包裹在外面的染血的布悠悠散開,竟是絲蘭的頭顱滾了出來。少女定睛一覷,登時駭得癱坐在地上。
“你……你們想……做什麽……”她的聲音終於開始發抖了,沒有人能在死亡面前不露怯色。
“哼哼,做什麽?當然是把你送給哆克國的國王了,你天天嘴裡囔著和平友好,在全國上下宣揚漢人那一套,想必對漢人‘和親’之事也知之甚深吧。”男人說著,伸手將少女往前猛地一推,直接推到了頭顱邊上,少女驚叫一聲丟了魂一般往後退,卻早被男人揪住頭髮扯了過來,“你也去和哆克國王和親啊,告訴他要和平,要友好,要立刻從巴哈克城退兵,只要你能做到,你就是蒲車闐國的救世主。”
“……不……不……我要見父王,你讓我見父王……”少女想要做最後的掙扎,殊不知早在半個時辰前,她的父王已經寫好了求和信,信上說要獻上少女換哆克國退兵。

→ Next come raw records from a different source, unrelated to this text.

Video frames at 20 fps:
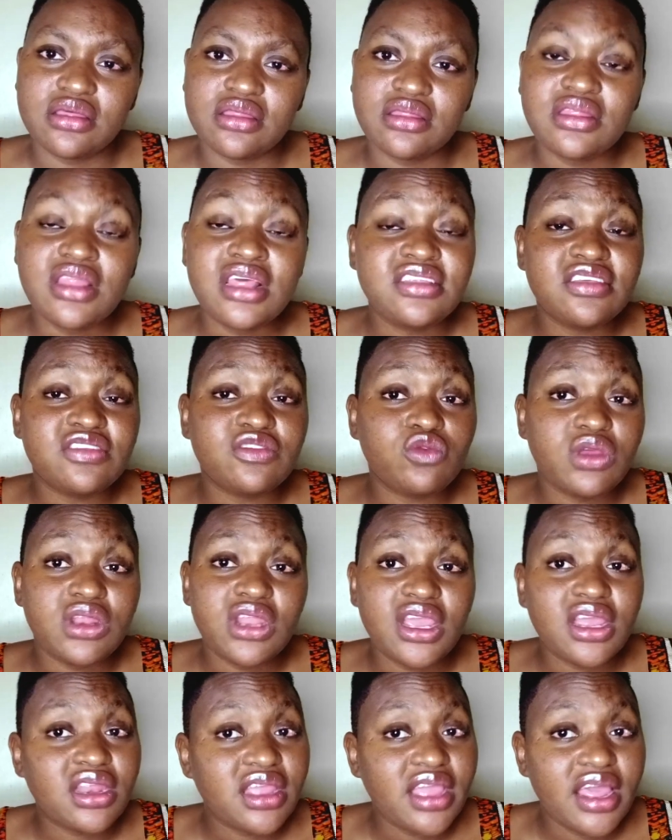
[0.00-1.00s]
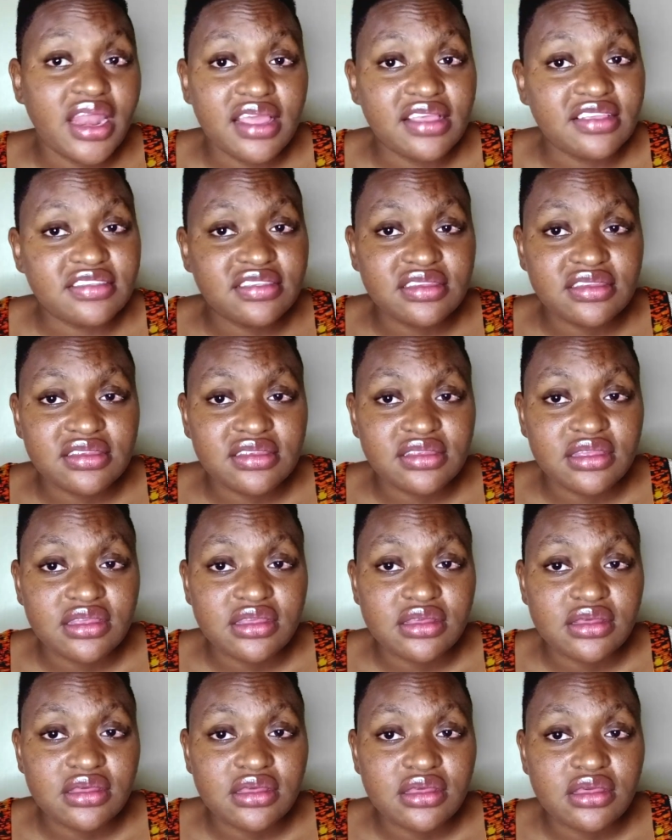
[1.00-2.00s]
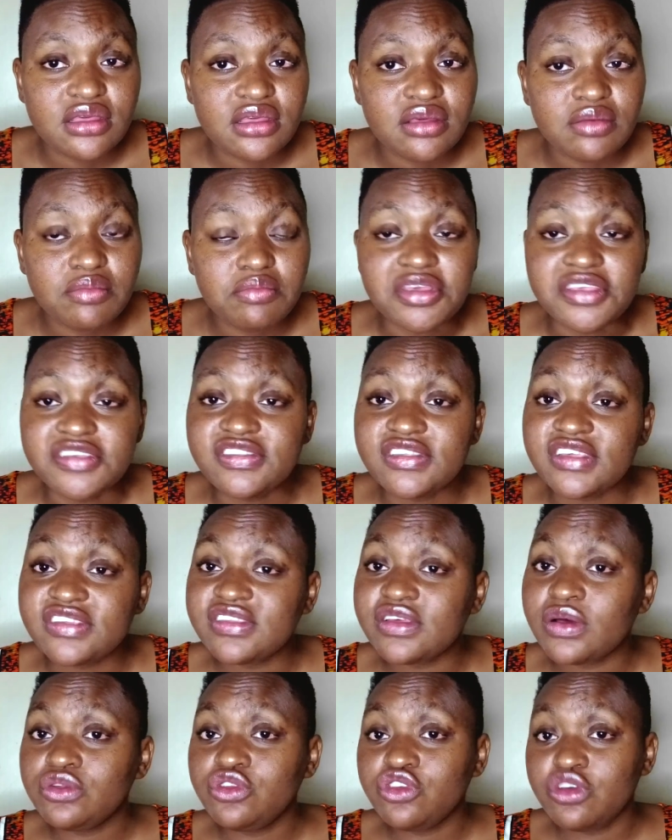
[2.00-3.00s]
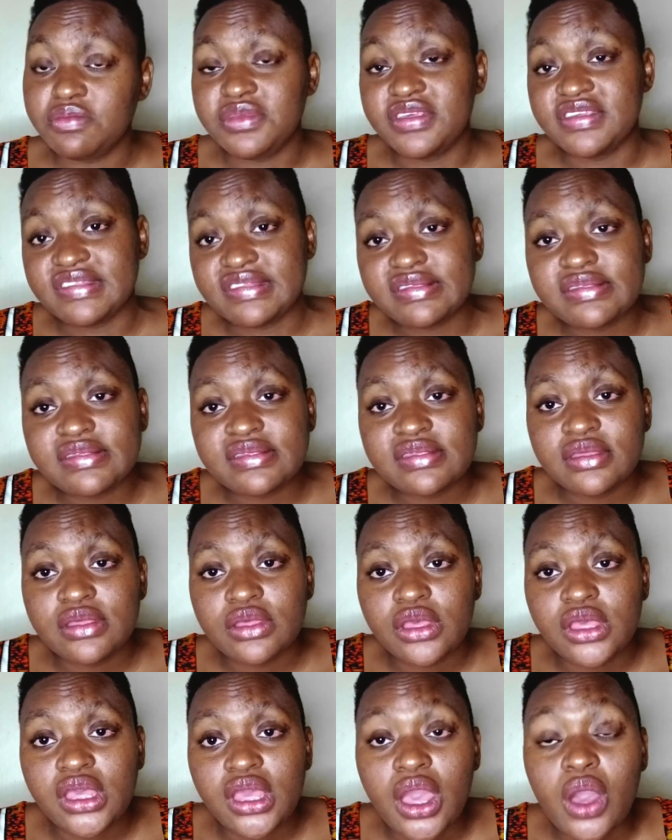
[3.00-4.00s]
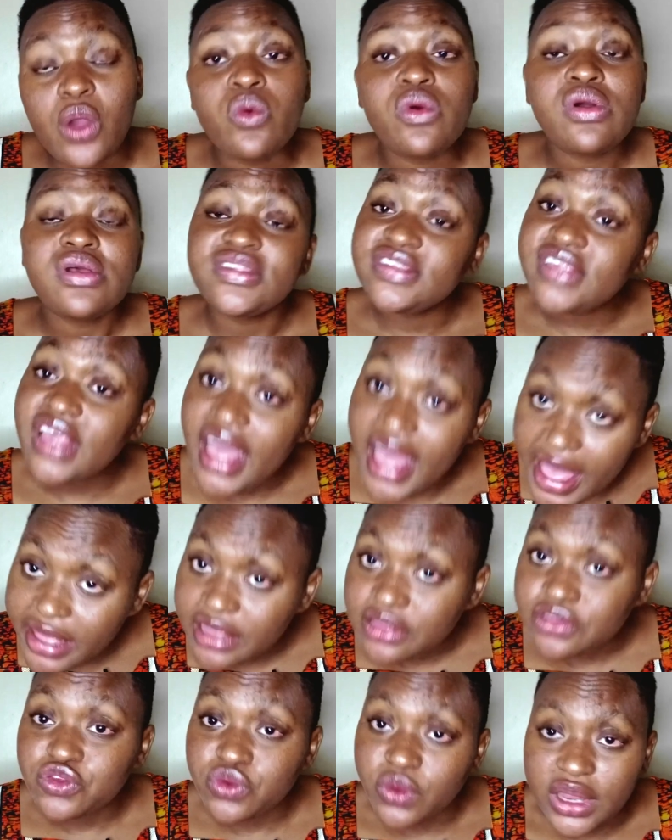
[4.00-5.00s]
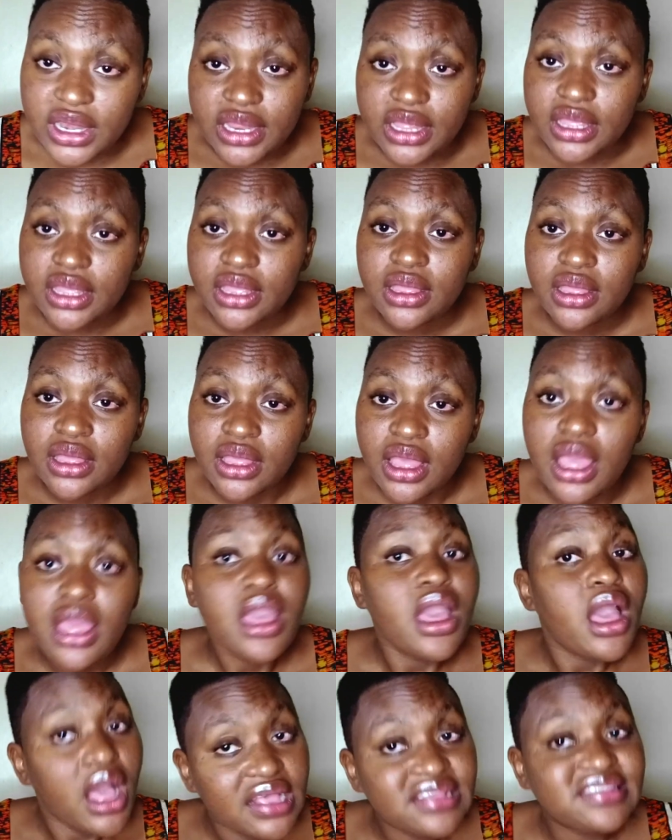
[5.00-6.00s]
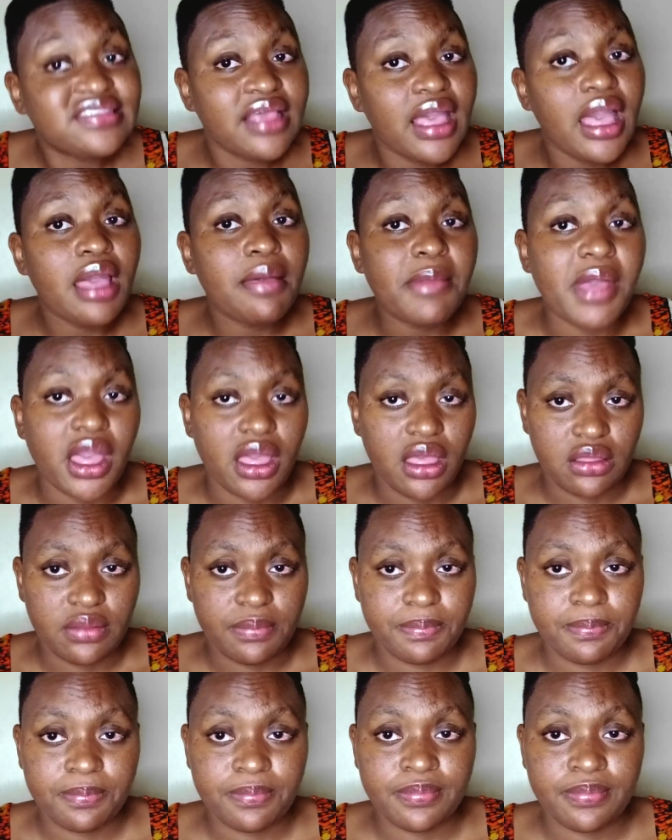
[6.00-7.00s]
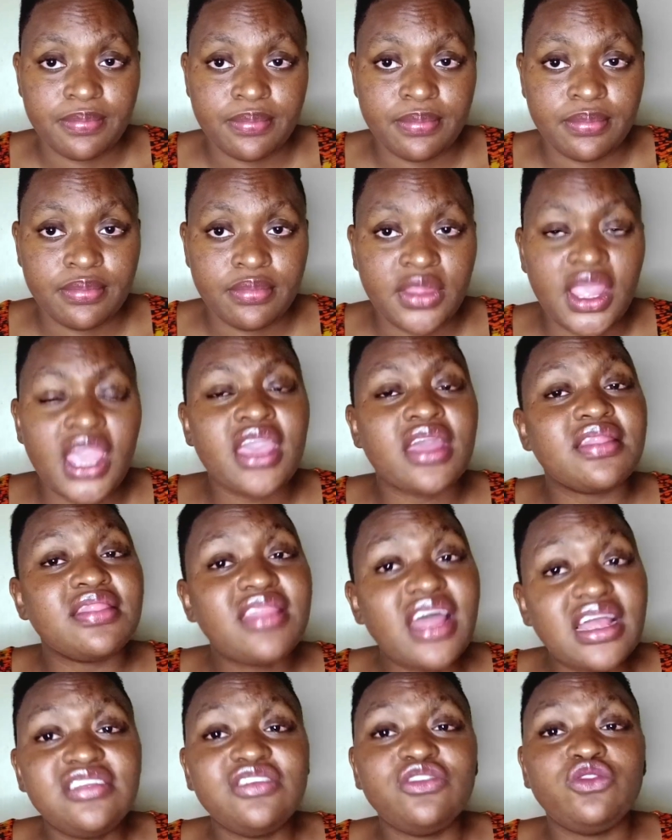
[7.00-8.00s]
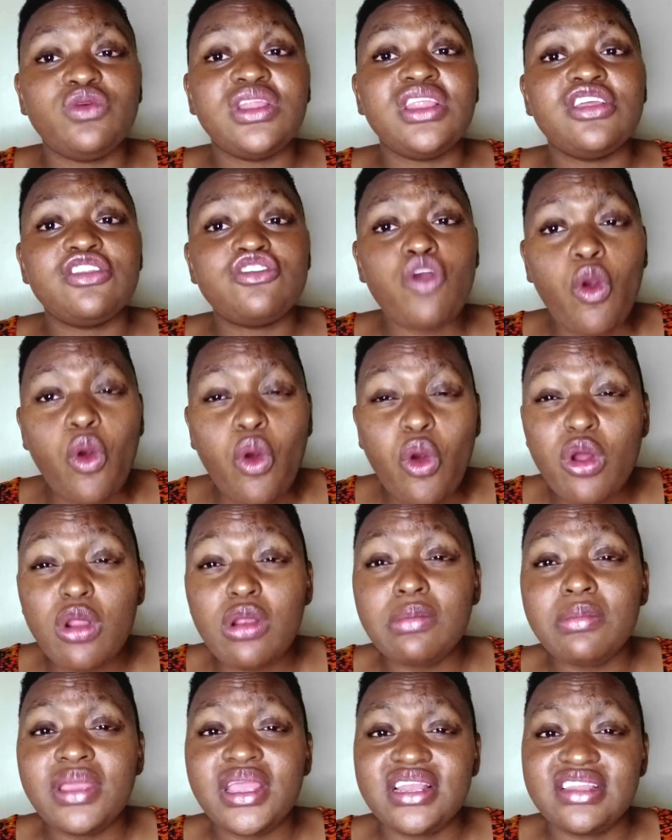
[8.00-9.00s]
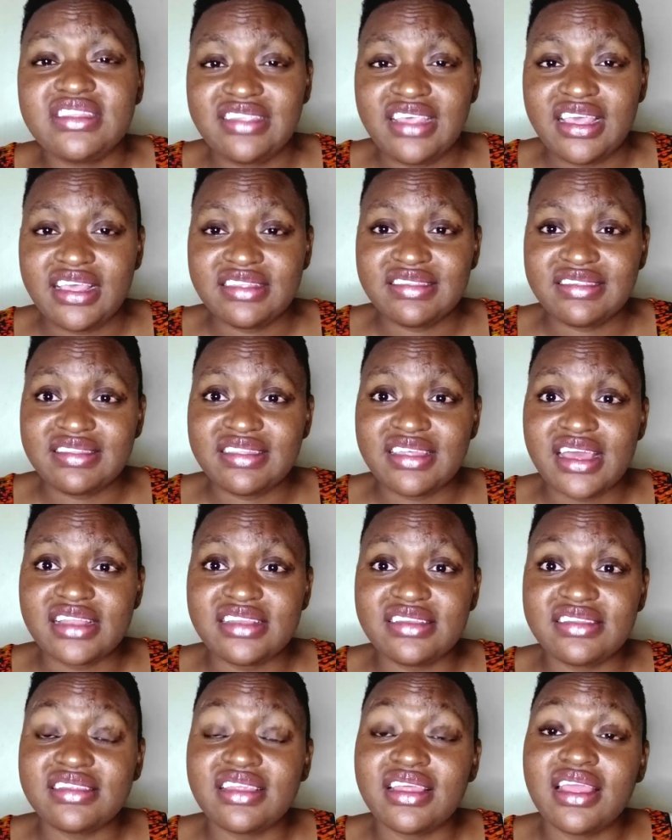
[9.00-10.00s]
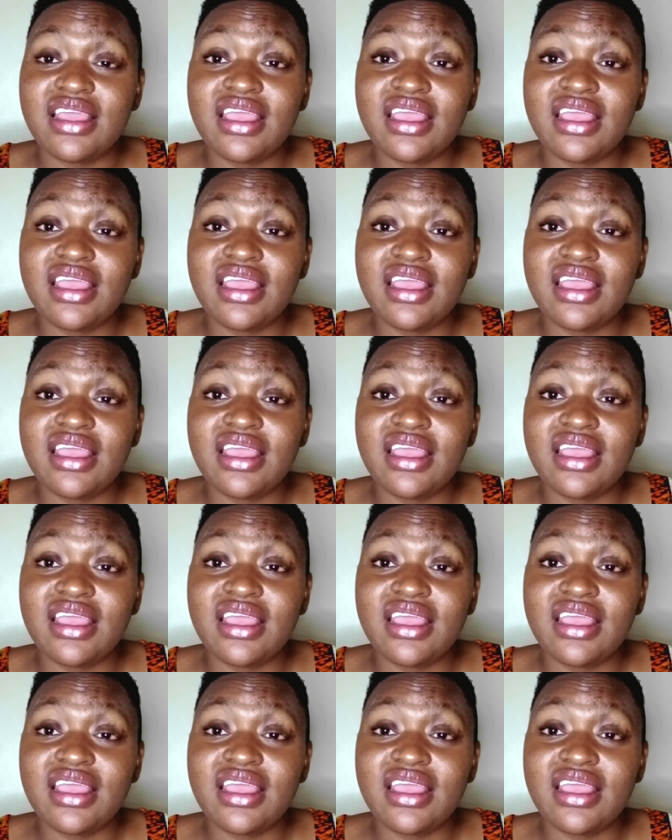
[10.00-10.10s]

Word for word: That is when I realized Mr. Sao Tomes was actually a scammer. That is when it all made sense that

兩個男人不想再同她浪費時間下去,冷悠悠地對視一眼,便一記手刀將少女打昏在地……
少女醒來時,已經身處哆克國的牢中了。
不知道看到和親的女兒並沒有受到王妃的待遇,反而活得連哆克國的牲口都不如時,巴法沙有沒有後悔。
況且,他也沒有機會後悔了。
哆克國本就和蒲車闐國一樣,走的是吞並擴張的道路,隻認權力、戰鬥力,故而哆克國王一邊裝作接受巴法沙的和親,一邊卻在少女被送到哆克國第二日,一舉攻下了巴哈克城,巴法沙被當街斬首,城中其余臣民皆被燒死。
少女以此也淪為哆克國男人的玩物。
一月之後,蒼茫大漠裡突然來了一支神秘的隊伍,他們裝備精良,行止有素,為首的男子更是身材健碩,氣勢不凡。但奇怪的是,他們似乎並不是來侵略的,而更像在找尋什麽。